Best celebrity mishmash: Hyundai

This might be the hackiest premise ever—some Boston locals adopt overdone Bahston accents to talk about a car’s “Smaht Pahk” feature—but it helps when you’ve got John Krasinski, Chris Evans, and Rachel Dratch (and David Ortiz), Boston-area natives who are also beloved in the pop cultural sphere. A contrast to the overstuffed air of many of the night’s ads, the actors exude an easygoing attitude that actually serves the advertised feature, which actually needs a little unpacking. Plus: It’s fun to read what Boston natives think about it.

Best juxtaposition: Doritos

Sam Elliott and Lil Nas X don’t seem like natural bedfellows, but there’s something truly inspired about filtering the words of the rapper’s viral rap-country hit through the mouth of Hollywood’s most authentic cowboy. This is a perfect blend of concept and talent—even if we have no clue what the hell it has to do with Doritos.
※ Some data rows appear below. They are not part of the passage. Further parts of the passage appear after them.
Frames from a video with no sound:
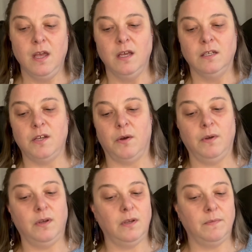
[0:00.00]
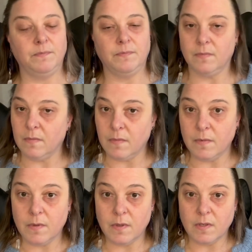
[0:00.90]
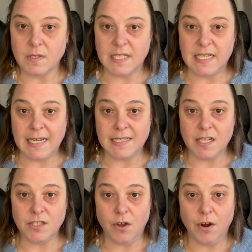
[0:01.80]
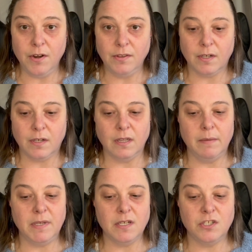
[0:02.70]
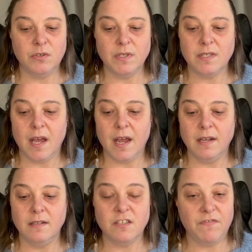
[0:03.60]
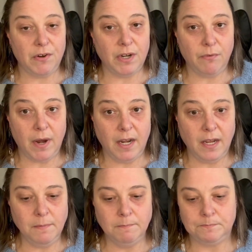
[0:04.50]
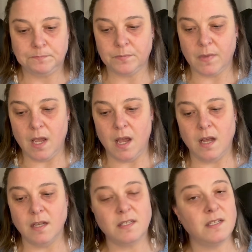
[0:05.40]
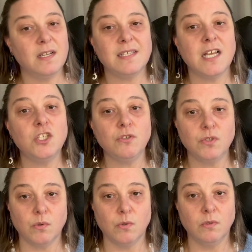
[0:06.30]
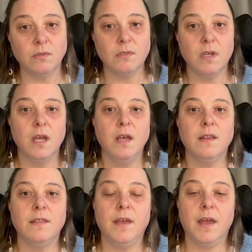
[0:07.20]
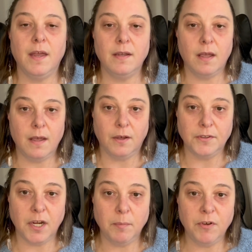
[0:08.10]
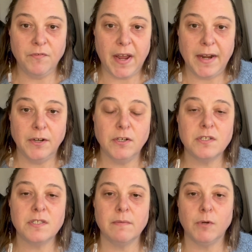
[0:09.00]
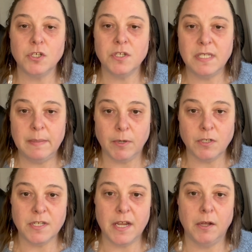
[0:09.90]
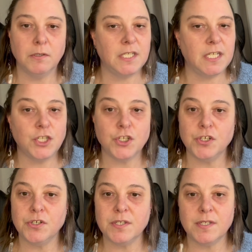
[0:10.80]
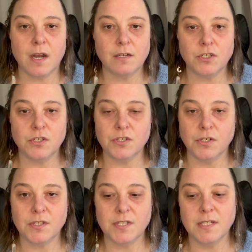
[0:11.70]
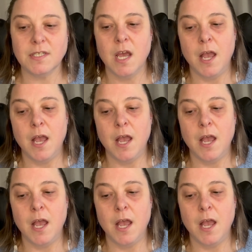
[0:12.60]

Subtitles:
So CSSR, the Columbia Suicide Severity Rating, it's an essential tool that healthcare providers, emergency personnel, teachers, doctors, nurses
Best conversation starter: Rocket Mortgage

If you want people to talk about your brand, gross them the fuck out. Rocket Mortgage embraced the uncanny valley and the queasy feelings it offers in the above ad, which we’d rather not recount lest it imprint itself deeper into our subconscious. Just know that it involves Jason Momoa’s beefy face being eerily superimposed onto a thin, spindly body. It is profane and kind of genius.